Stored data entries
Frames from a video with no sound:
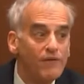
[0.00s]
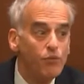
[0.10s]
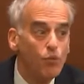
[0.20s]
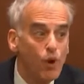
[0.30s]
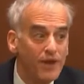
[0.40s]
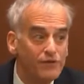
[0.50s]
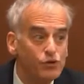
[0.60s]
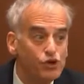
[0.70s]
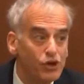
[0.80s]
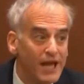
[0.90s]
What if you
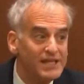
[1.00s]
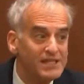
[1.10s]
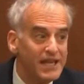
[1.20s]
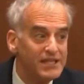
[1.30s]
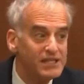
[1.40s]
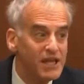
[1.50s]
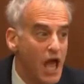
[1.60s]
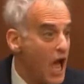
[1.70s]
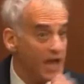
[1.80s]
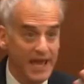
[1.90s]
took
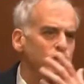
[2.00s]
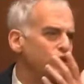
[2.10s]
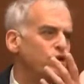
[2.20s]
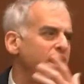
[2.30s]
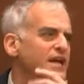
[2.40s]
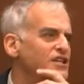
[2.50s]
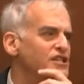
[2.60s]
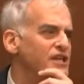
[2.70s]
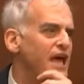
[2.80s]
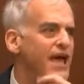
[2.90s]
you can't
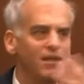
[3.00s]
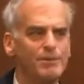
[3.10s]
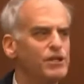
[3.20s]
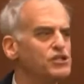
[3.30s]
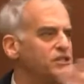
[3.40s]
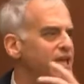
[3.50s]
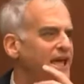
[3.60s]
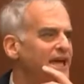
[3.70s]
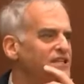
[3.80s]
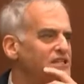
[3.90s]
just say, hey, let me just
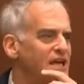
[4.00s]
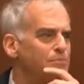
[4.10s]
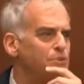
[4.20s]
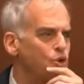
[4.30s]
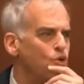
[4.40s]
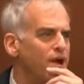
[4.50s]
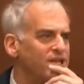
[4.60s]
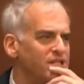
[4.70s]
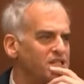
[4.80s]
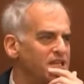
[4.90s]
take 8 to 10 pure
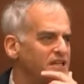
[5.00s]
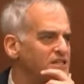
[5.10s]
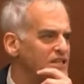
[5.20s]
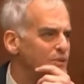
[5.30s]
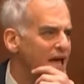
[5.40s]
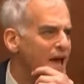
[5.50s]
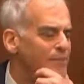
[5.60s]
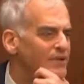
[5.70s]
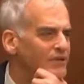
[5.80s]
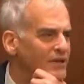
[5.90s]
ecstasy and see what
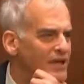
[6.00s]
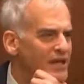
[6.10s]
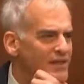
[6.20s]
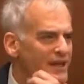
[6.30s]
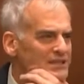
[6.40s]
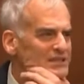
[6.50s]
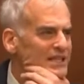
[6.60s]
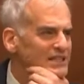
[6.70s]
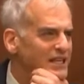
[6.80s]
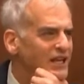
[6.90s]
happens. That's
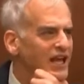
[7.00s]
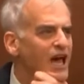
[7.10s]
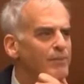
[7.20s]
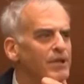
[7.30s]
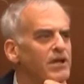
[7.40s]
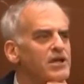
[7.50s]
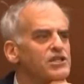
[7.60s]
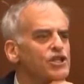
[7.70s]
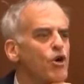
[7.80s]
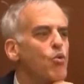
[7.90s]
not going to happen.
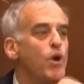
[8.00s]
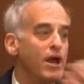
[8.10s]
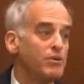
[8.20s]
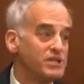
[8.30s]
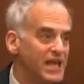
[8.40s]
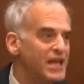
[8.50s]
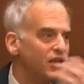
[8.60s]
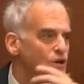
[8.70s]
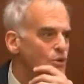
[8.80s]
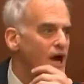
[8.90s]
So what I would say to
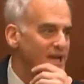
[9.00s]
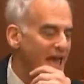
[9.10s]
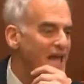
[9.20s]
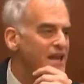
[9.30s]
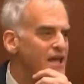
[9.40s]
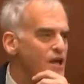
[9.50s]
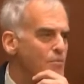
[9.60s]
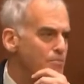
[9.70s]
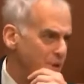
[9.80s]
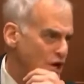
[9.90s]
you, again,
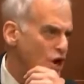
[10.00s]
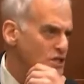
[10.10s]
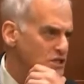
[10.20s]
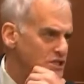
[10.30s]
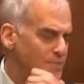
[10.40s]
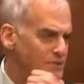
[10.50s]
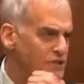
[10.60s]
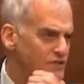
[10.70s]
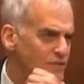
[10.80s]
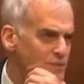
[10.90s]
because
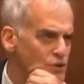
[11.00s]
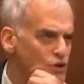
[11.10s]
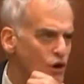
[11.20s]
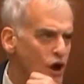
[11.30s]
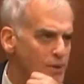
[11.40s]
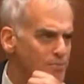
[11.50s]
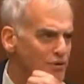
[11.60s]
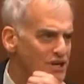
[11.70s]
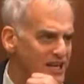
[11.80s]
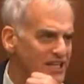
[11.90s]
substance abuse are
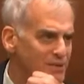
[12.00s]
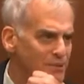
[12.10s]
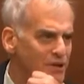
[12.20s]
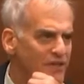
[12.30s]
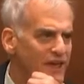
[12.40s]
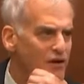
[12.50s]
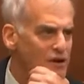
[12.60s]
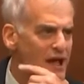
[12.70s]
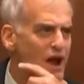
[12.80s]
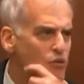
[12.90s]
unpredictable, they are
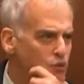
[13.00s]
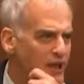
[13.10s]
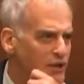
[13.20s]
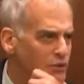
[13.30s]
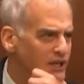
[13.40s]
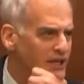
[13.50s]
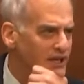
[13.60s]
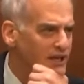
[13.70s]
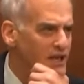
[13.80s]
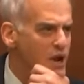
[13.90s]
not
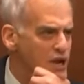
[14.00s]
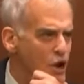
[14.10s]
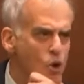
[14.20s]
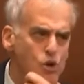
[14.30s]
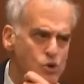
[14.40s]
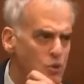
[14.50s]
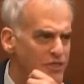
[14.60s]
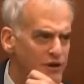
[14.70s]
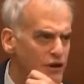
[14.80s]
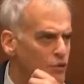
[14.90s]
regulated, no one knows
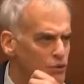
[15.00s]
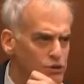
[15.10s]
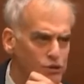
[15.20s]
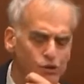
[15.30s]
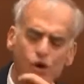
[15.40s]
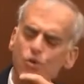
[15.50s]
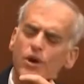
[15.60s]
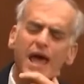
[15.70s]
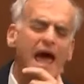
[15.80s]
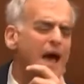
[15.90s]
what they're going to. No
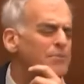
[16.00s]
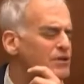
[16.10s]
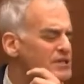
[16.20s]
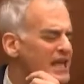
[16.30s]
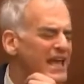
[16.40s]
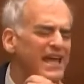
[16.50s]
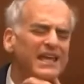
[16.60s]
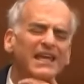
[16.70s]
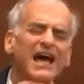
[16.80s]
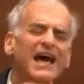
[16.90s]
one absolutely has
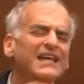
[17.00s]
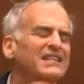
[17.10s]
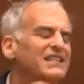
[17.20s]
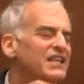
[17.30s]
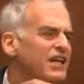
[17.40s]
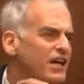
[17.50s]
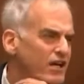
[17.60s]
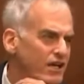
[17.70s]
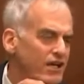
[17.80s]
any idea.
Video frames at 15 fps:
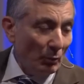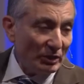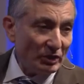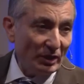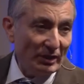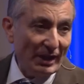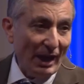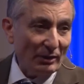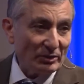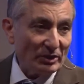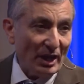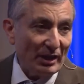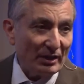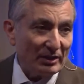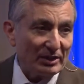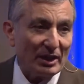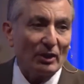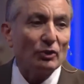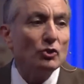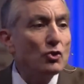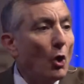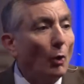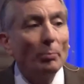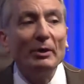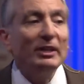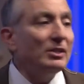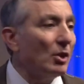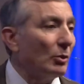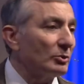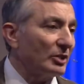than what's on the outside of the cell.
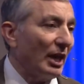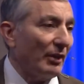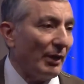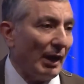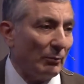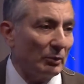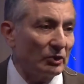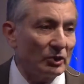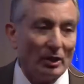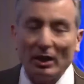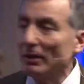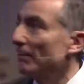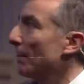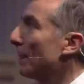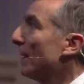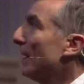Nobody knows how that was done.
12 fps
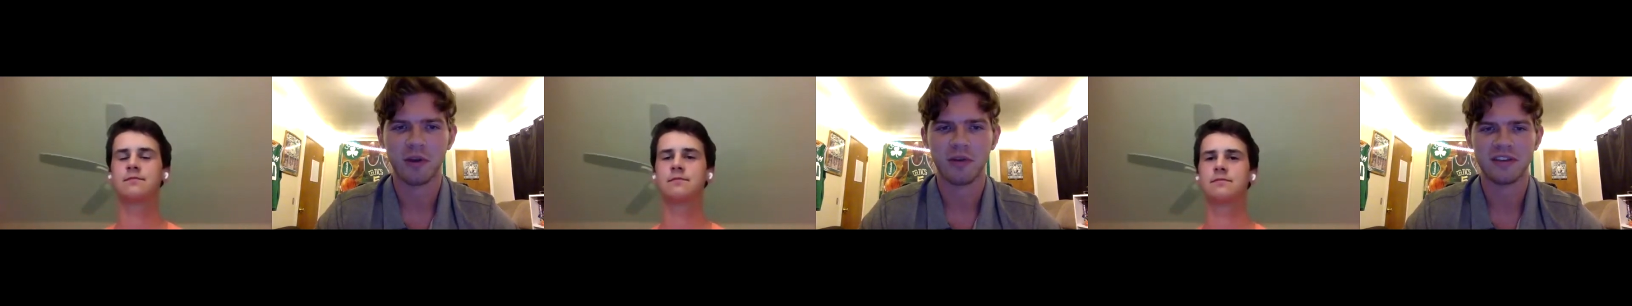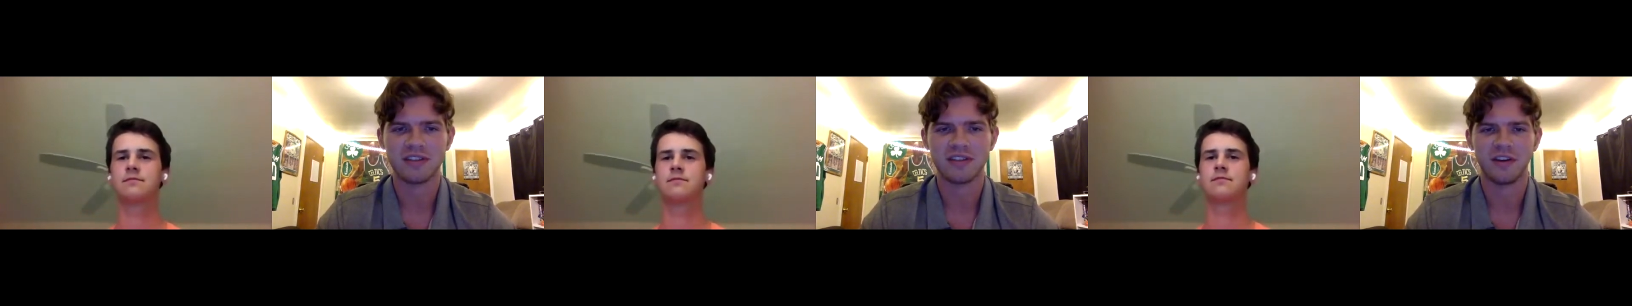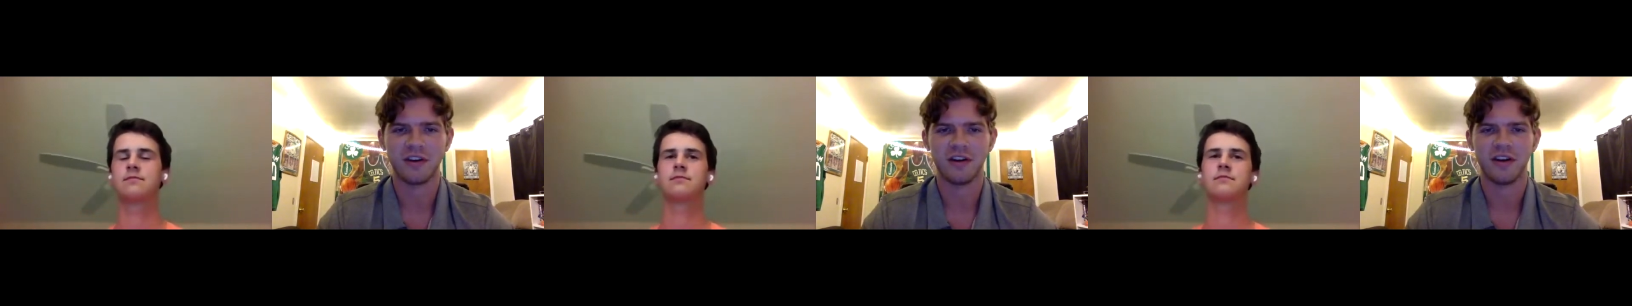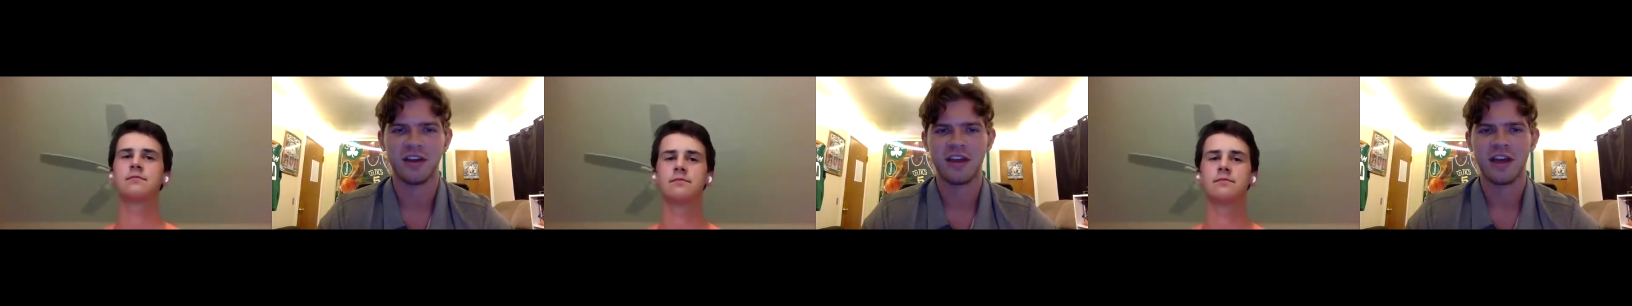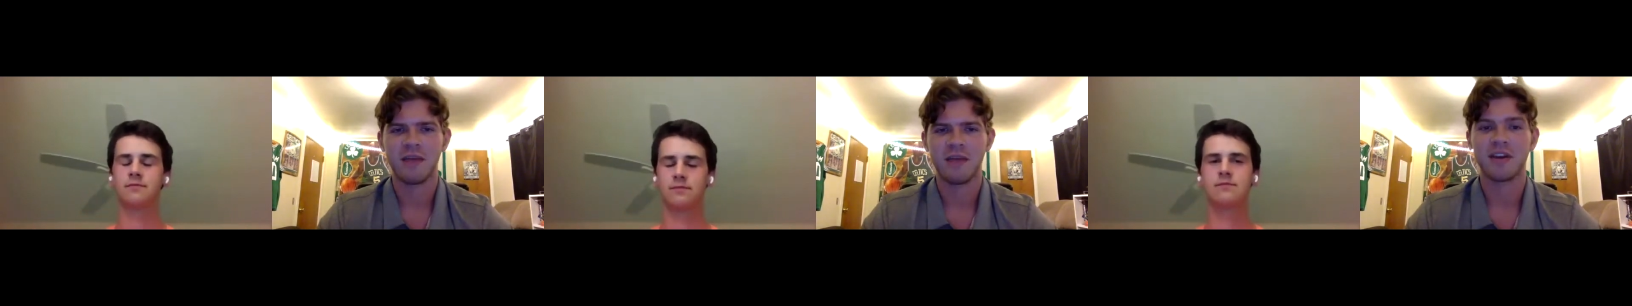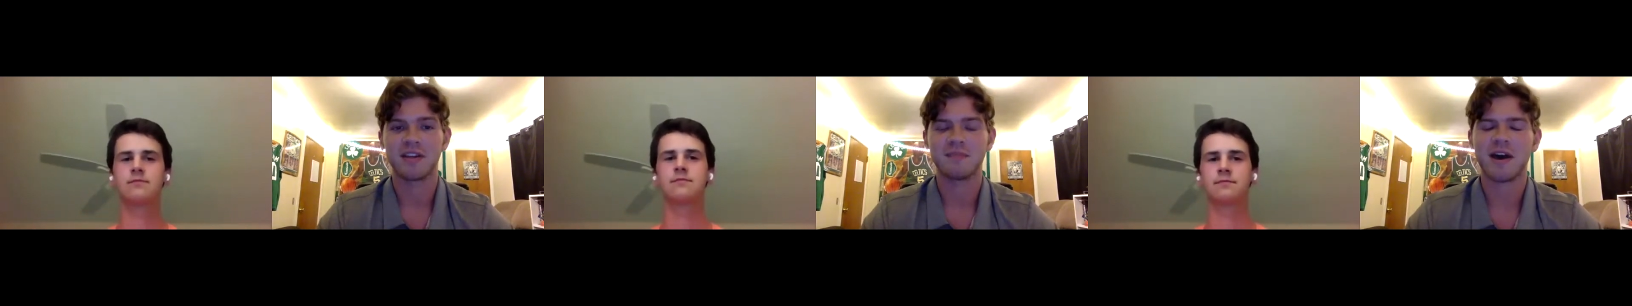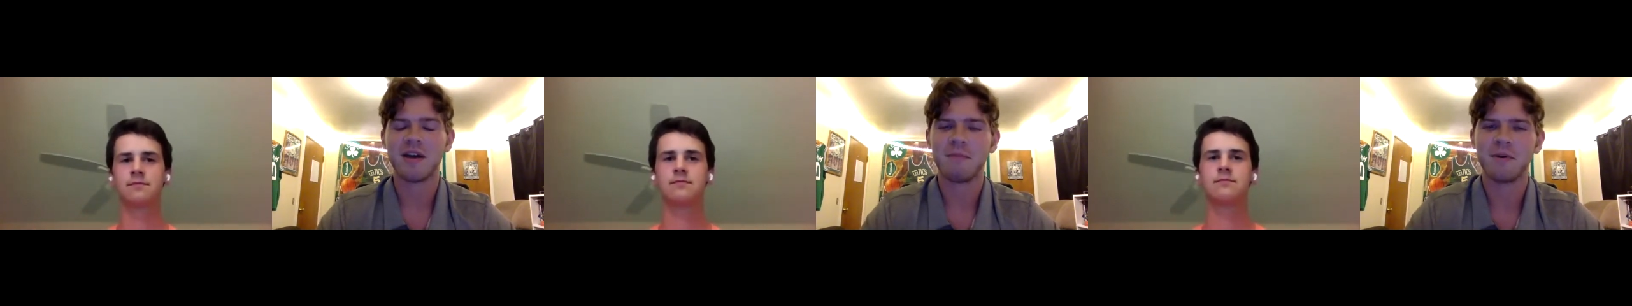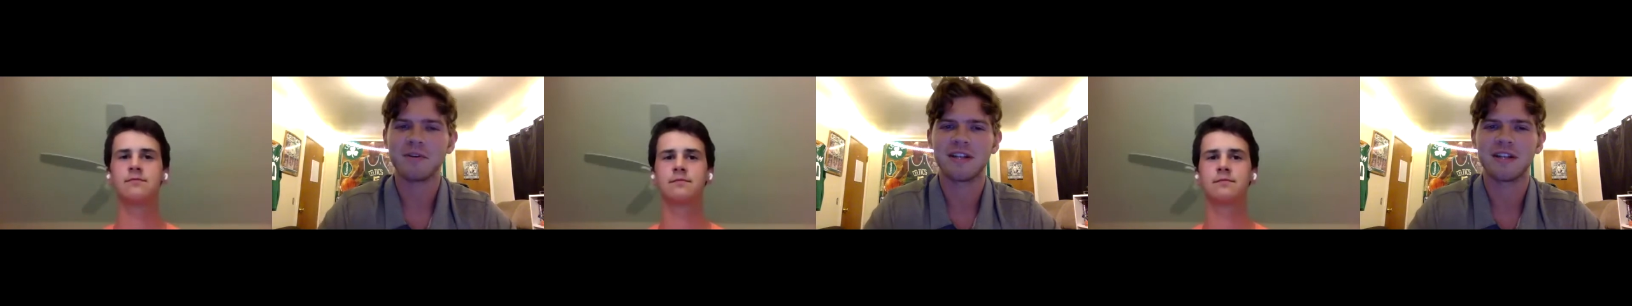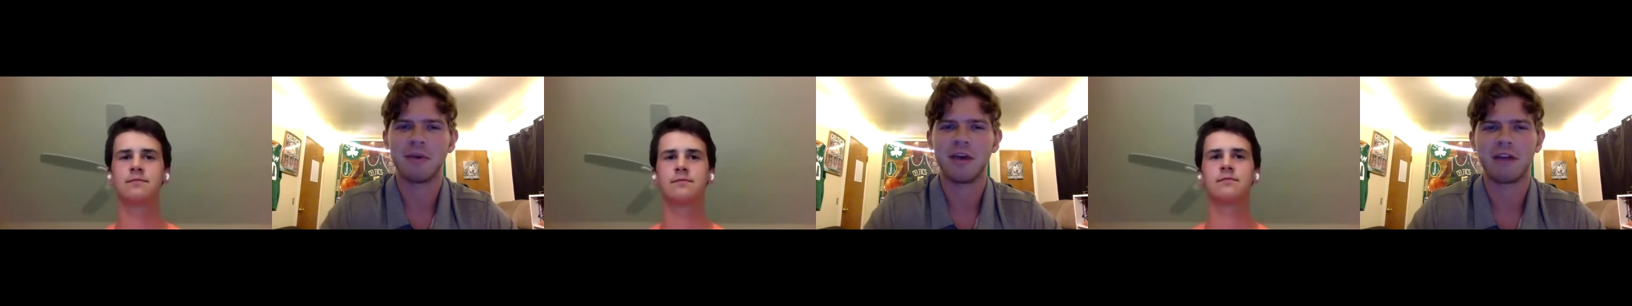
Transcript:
Speaker 1: this year, because my personal pick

#### ASSIGNMENT
The copy you return must match the records above exactly, minus any images.

#### RESULT OF THIS TASK
Frames from a video with no sound:
[0.00s]
[0.10s]
[0.20s]
[0.30s]
[0.40s]
[0.50s]
[0.60s]
[0.70s]
[0.80s]
[0.90s]
What if you
[1.00s]
[1.10s]
[1.20s]
[1.30s]
[1.40s]
[1.50s]
[1.60s]
[1.70s]
[1.80s]
[1.90s]
took
[2.00s]
[2.10s]
[2.20s]
[2.30s]
[2.40s]
[2.50s]
[2.60s]
[2.70s]
[2.80s]
[2.90s]
you can't
[3.00s]
[3.10s]
[3.20s]
[3.30s]
[3.40s]
[3.50s]
[3.60s]
[3.70s]
[3.80s]
[3.90s]
just say, hey, let me just
[4.00s]
[4.10s]
[4.20s]
[4.30s]
[4.40s]
[4.50s]
[4.60s]
[4.70s]
[4.80s]
[4.90s]
take 8 to 10 pure
[5.00s]
[5.10s]
[5.20s]
[5.30s]
[5.40s]
[5.50s]
[5.60s]
[5.70s]
[5.80s]
[5.90s]
ecstasy and see what
[6.00s]
[6.10s]
[6.20s]
[6.30s]
[6.40s]
[6.50s]
[6.60s]
[6.70s]
[6.80s]
[6.90s]
happens. That's
[7.00s]
[7.10s]
[7.20s]
[7.30s]
[7.40s]
[7.50s]
[7.60s]
[7.70s]
[7.80s]
[7.90s]
not going to happen.
[8.00s]
[8.10s]
[8.20s]
[8.30s]
[8.40s]
[8.50s]
[8.60s]
[8.70s]
[8.80s]
[8.90s]
So what I would say to
[9.00s]
[9.10s]
[9.20s]
[9.30s]
[9.40s]
[9.50s]
[9.60s]
[9.70s]
[9.80s]
[9.90s]
you, again,
[10.00s]
[10.10s]
[10.20s]
[10.30s]
[10.40s]
[10.50s]
[10.60s]
[10.70s]
[10.80s]
[10.90s]
because
[11.00s]
[11.10s]
[11.20s]
[11.30s]
[11.40s]
[11.50s]
[11.60s]
[11.70s]
[11.80s]
[11.90s]
substance abuse are
[12.00s]
[12.10s]
[12.20s]
[12.30s]
[12.40s]
[12.50s]
[12.60s]
[12.70s]
[12.80s]
[12.90s]
unpredictable, they are
[13.00s]
[13.10s]
[13.20s]
[13.30s]
[13.40s]
[13.50s]
[13.60s]
[13.70s]
[13.80s]
[13.90s]
not
[14.00s]
[14.10s]
[14.20s]
[14.30s]
[14.40s]
[14.50s]
[14.60s]
[14.70s]
[14.80s]
[14.90s]
regulated, no one knows
[15.00s]
[15.10s]
[15.20s]
[15.30s]
[15.40s]
[15.50s]
[15.60s]
[15.70s]
[15.80s]
[15.90s]
what they're going to. No
[16.00s]
[16.10s]
[16.20s]
[16.30s]
[16.40s]
[16.50s]
[16.60s]
[16.70s]
[16.80s]
[16.90s]
one absolutely has
[17.00s]
[17.10s]
[17.20s]
[17.30s]
[17.40s]
[17.50s]
[17.60s]
[17.70s]
[17.80s]
any idea.
Video frames at 15 fps:
than what's on the outside of the cell.
Nobody knows how that was done.
12 fps
Transcript:
Speaker 1: this year, because my personal pick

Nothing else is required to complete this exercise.